'SA shouldn't have been asked to arrest al-Bashir'

Gwede Mantashe says arresting him would have damaged relations with other African countries.

ANC Secretary General Gwede Mantashe. Picture: AFP.

JOHANNESBURG - African National Congress (ANC) Secretary General Gwede Mantashe on Monday said South Africa should not have been made to arrest Sudan's president Omar al-Bashir as he has visited other countries on the continent without being arrested and South Africa was not special.

Al-Bashir left the country as the High Court in Pretoria was considering whether he should be arrested as he wanted by the International Criminal Court (ICC).

He was escorted by the police from the African Union summit in Sandton last Monday.

The ICC wants the Sudanese leader arrested for charges including war crimes and genocide.

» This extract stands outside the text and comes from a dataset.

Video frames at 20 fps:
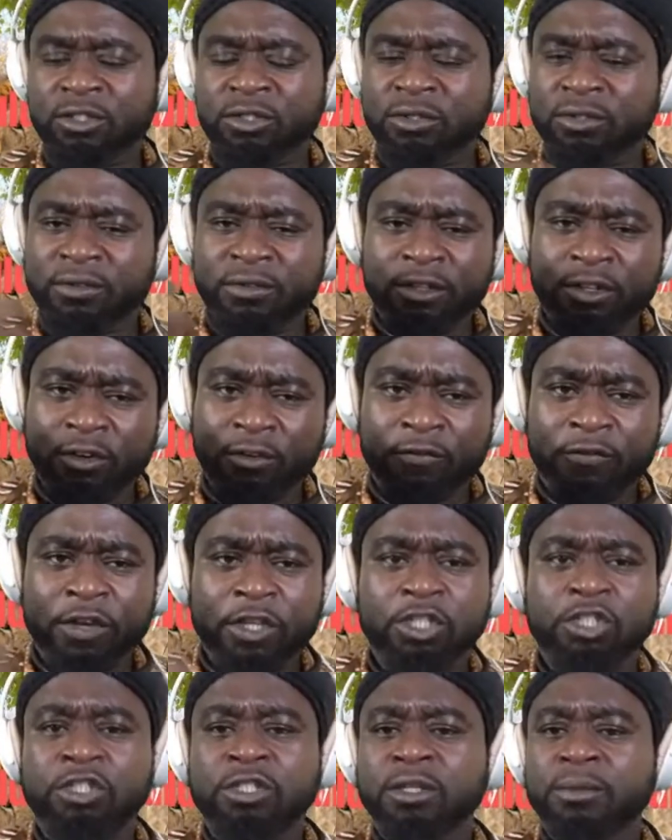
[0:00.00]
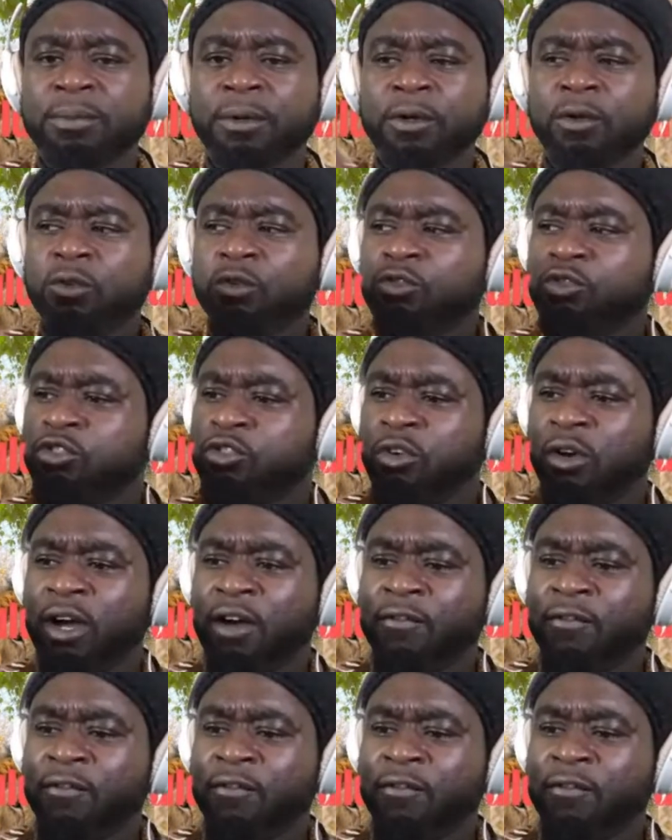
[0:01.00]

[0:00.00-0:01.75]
vegetables, you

He said al-Bashir was visiting under the auspices of the African Union and should not have been arrested as this meeting was part of a continental meeting.

Mantashe says arresting him would have damaged relations with other African countries.

"If you go the United Nations not a single one is arrested when it's bad and when they go to multilateral institutional meetings they get immunity."

He says it's the US that wants to see al-Bashir arrested.

GOVT DENIES 'SECRET MEETING' FOR AL-BASHIR'S SAFE EXIT

Meanwhile, government has strongly denied claims a 'secret meeting' of top ministers was held to plan the departure of Sudanese leader Omar al-Bashir from South Africa last week.

Weekend newspapers reported that Zuma and ministers from the Justice Cluster had apparently helped the Sudanese president flee the country.

Both the Sunday Times and the Mail & Guardian have claimed security cluster ministers held a meeting to ensure he left the country safely.

But government spokesperson Phumla Williams says that's not true.

"We are denying that a team ministers held a meeting to ensure Omar al-Bashir left the country safely."

Government also says it cannot currently comment on whether ministers knew how Sudanese leader Omar al-Bashir was leaving the country, because it needs to first explain to the north Gauteng High Court exactly what happened.